• Current oncology reports · May 2003

    Review

    Barrett's esophagus and Barrett's carcinoma.

    • Burkhard H A von Rahden, Hubert J Stein, and Jörg R Siewert.
    • Chirurgische Klinik und Poliklinik, Klinikum rechts der Isar der TU München, Ismaningerstr 22, 81675 München, Germany.
    • Curr Oncol Rep. 2003 May 1; 5 (3): 203-9.

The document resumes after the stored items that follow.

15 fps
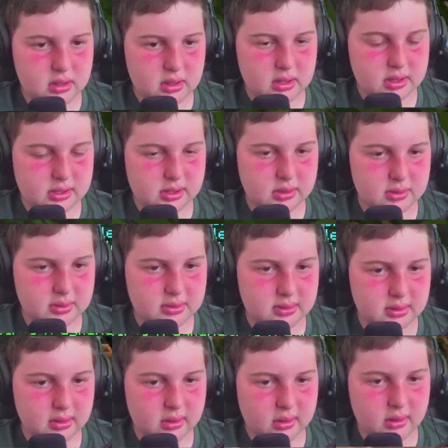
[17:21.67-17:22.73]
It shows
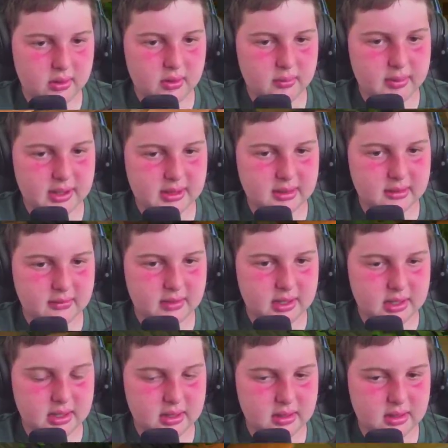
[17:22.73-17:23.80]
all
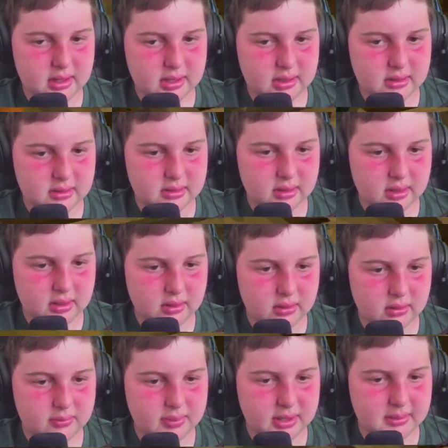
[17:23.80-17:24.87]
there's a whole
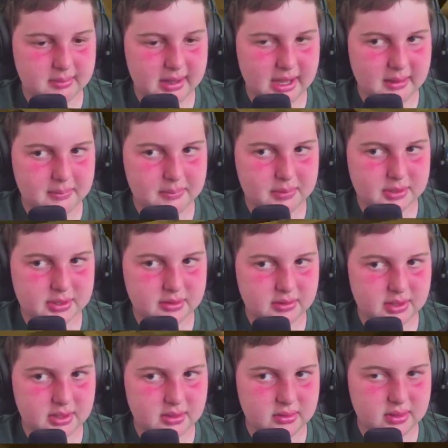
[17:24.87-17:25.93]
big map
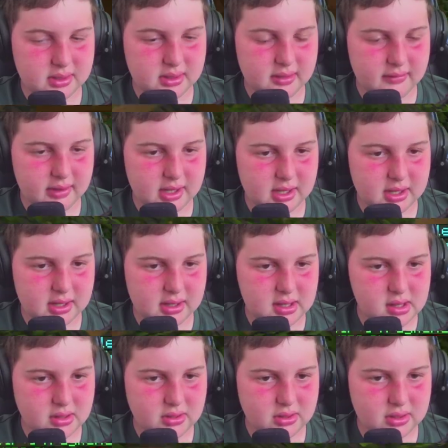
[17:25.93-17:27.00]
showing you Disneyland, and
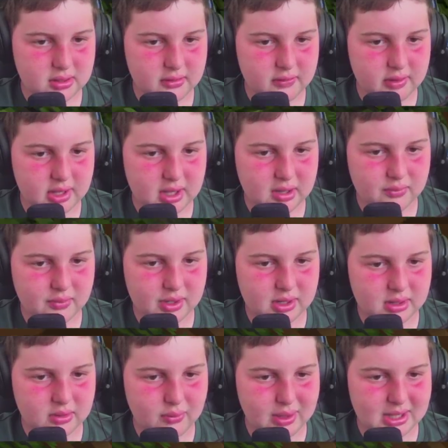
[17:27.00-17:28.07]
then you can click on one of
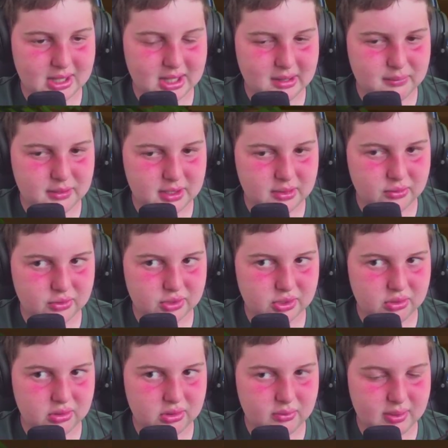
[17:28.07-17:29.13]
the wait times and it'll show
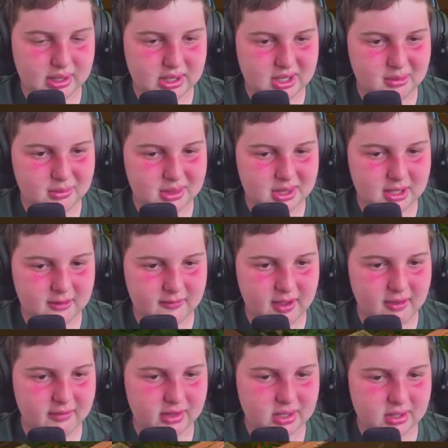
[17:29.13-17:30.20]
you the wait time instead of
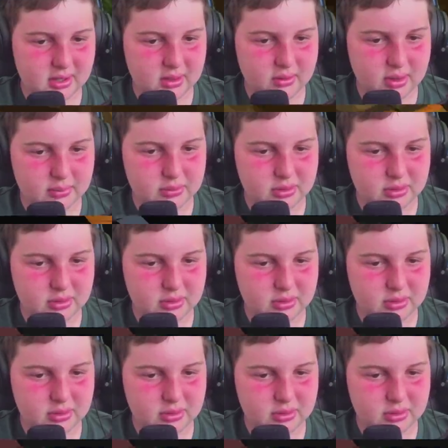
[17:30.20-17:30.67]
having to go up to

    AbstractThe alarming rise in the incidence of esophageal adenocarcinomas in the Western world has focused interest on so-called Barrett's esophagus. Barrett's esophagus is characterized by specialized intestinal epithelium replacing the normal squamous epithelium in the distal esophagus and is considered a consequence of long-lasting and severe gastroesophageal reflux disease. A metaplasia-dysplasia-carcinoma sequence links Barrett's esophagus with adenocarcinoma of the distal esophagus (Barrett's cancer). Despite intensive research, many questions concerning the pathogenesis, diagnosis, and treatment of Barrett's esophagus and associated adenocarcinoma are still unanswered. Based on current data, the malignant progression of Barrett's esophagus cannot be substantially prevented by medical or surgical therapy for reflux. Although no firm data are available to show that surveillance strategies can reduce overall mortality from Barrett's cancer, early detection and cure are possible. Management of Barrett's esophagus and carcinoma is reviewed with reference to the sequence of disease from metaplasia to carcinoma.